Style

Infused with Nowness

An artist transforms garments from bygone decades.

Jackie O and Jackie Hell could both find something they need at The Vutique, where the clothes are edited into convenient micro-collections: contemporary bohemian, vintage boho, business, cocktail. Pick your flavor.

At The Vutique, owner and creative force Huan Vu guides shoppers through his treasure trove of snakeskin boots, neon-striped pumps and big splashy floral dresses smacked with pops of tangerine and green. Vu’s small shop is neatly arranged yet bursting with houndstooth blazers, twinkling cocktail dresses, fitted jackets of caramel suede, ’80s apple-red or lustrous lipstick-pink leather. Under a glass case, vintage Dior sunglasses snuggle next to ivory lucite bangles crusted in sparkly blood orange rhinestones.

But The Vutique isn’t simply a resale shop. Vu, who started out in the business 20 years ago in his hometown of Portland, began remaking “sustainable” vintage clothing three years ago. Now, in addition to vintage garments, his line of altered ready-to-wear vintage makes up about half of the goods in his store. His passion is salvaging garments from bygone decades, altering them for the 21st century and infusing them with what he calls “nowness.”

It’s a vintage aficionado’s dream come true: no alterations, belabored styling or fuss required to make a relic look timeless.

Drawing on an exhaustive familiarity of the history of fashion and style, Vu knows exactly how to tweak a pristine-but-garish garment and rescue it from costume purgatory. He’ll take a school-marmish secretary dress from the ’80s and give it a structured 1940s silhouette by shortening the sleeves, adjusting the hem and nipping the waist with an elastic band. Or he’ll chop the legs off a zebra print jumpsuit and whip up a bodycon party dress, smoldering but playful.

“History inspires me more than anything,” Vu says. “I love to play with ’80s androgyny, new wave, ’90s eclecticism. The wartime aesthetic and ethics of the 1940s are especially inspiring. Rationing textiles forced everyone to be creative and careful with their resources.
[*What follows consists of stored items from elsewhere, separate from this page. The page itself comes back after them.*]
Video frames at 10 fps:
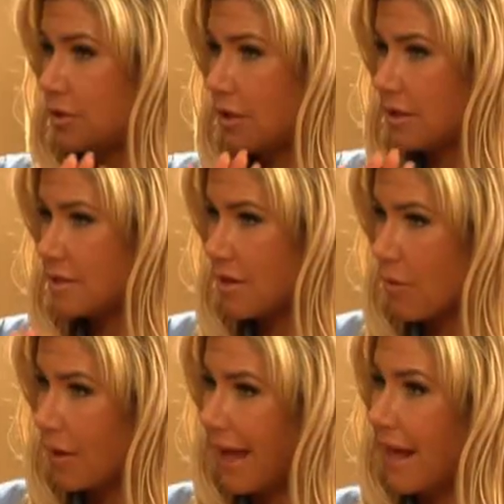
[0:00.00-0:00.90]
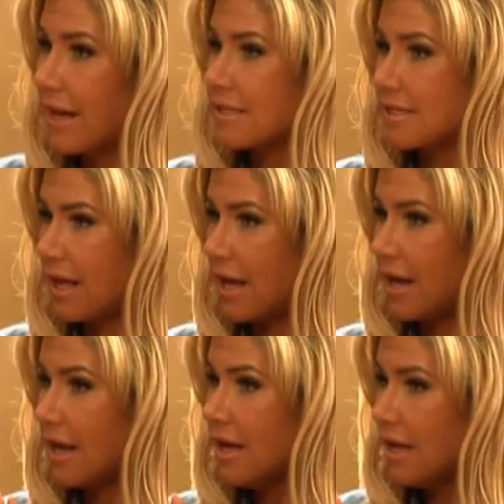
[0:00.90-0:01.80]
to consider organics
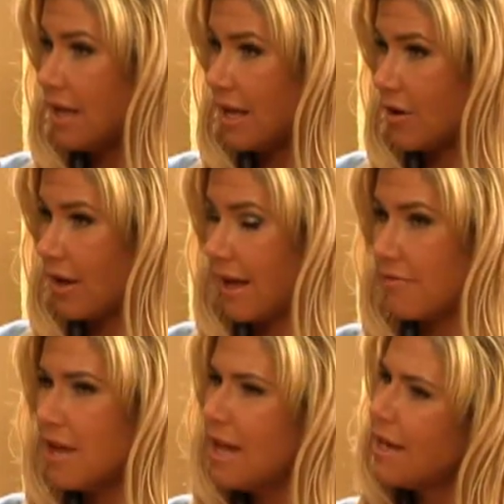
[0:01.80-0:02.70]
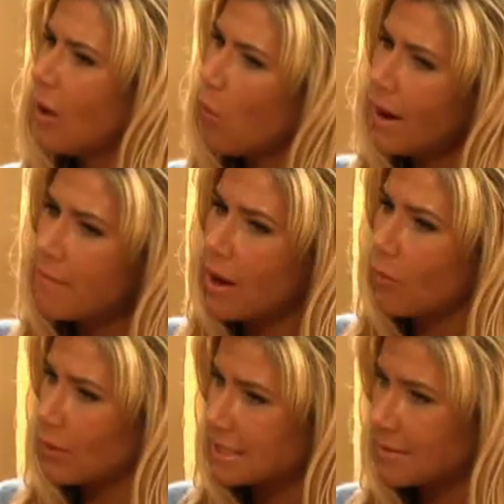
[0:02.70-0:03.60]
in her life. Now, what
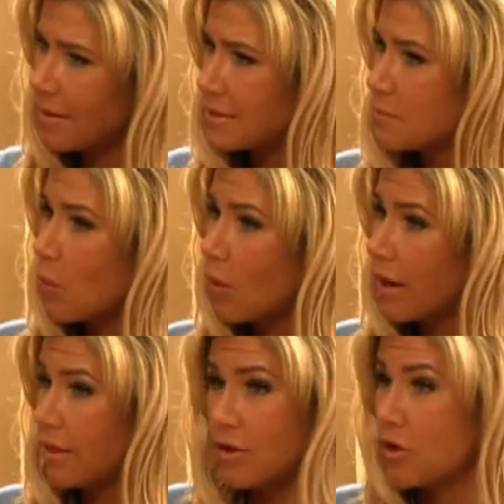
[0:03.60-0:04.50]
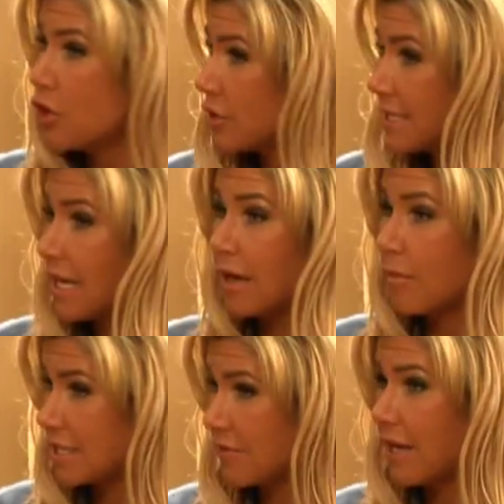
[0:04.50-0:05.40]
about once the baby's born and they're nursing,
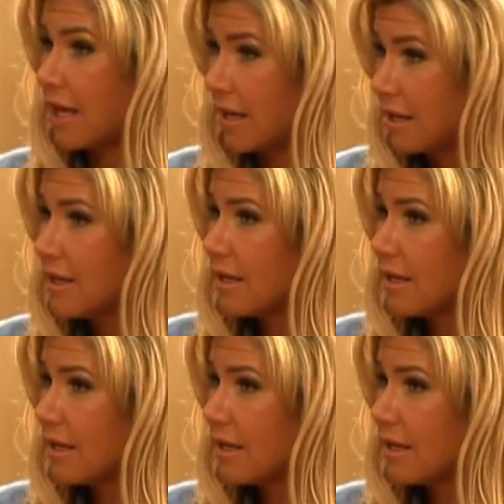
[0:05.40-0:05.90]
breastfeeding?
Pragmatism from back then can be transformed into something artistic today. I like to derive from the past, reinvent it in a playful way and make it unique again.”

Vu’s aggressive styling could be described as an acquired taste. But he’s been known to work a miracle or two for the right customer.

“Some people might think I’m a mad hatter, but I encompass what I’ve learned in 20 years and put it in nearly every garment,” he says laughing. “And I want to give customers an experience.”

Vu is serious about his sustainability angle, but his daring and understanding of a garment’s potential are intoxicating. “I want to take the mundane out of life,” he says. “Clothes can do that. They can transform and tell a story. They can transport you.”